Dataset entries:
★ ★ ★

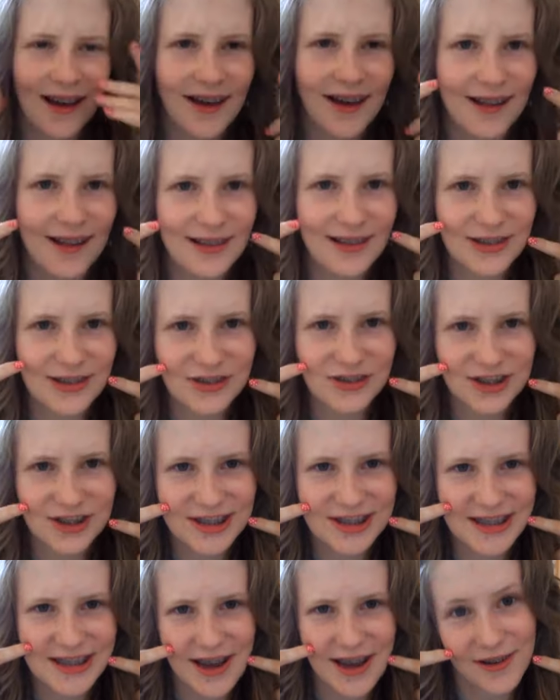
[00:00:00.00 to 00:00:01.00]
I'll hunt
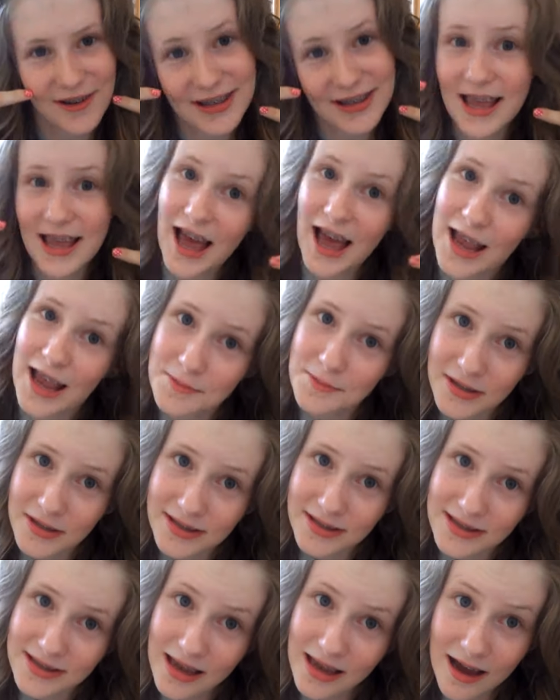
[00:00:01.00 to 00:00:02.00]
you down cause I'm the
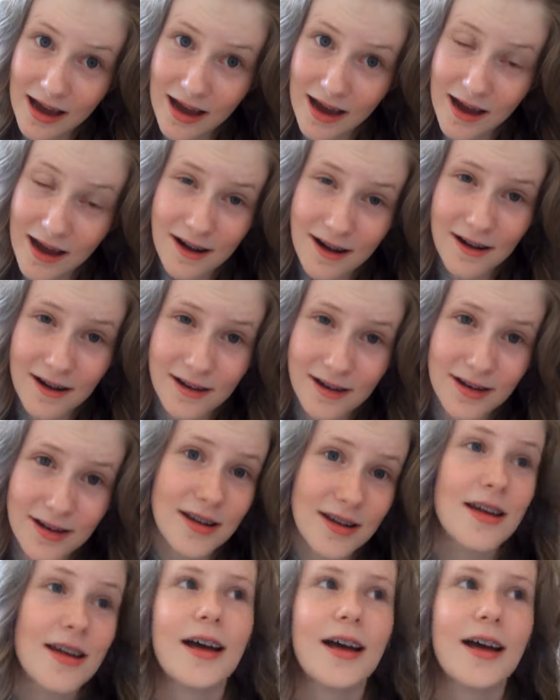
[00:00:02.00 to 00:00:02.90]
dog.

★ ★ ★

- **What is required**:
Write out the data above in full and exactly, but not the pictures.

- **Answer box**:
[00:00:00.00 to 00:00:01.00]
I'll hunt
[00:00:01.00 to 00:00:02.00]
you down cause I'm the
[00:00:02.00 to 00:00:02.90]
dog.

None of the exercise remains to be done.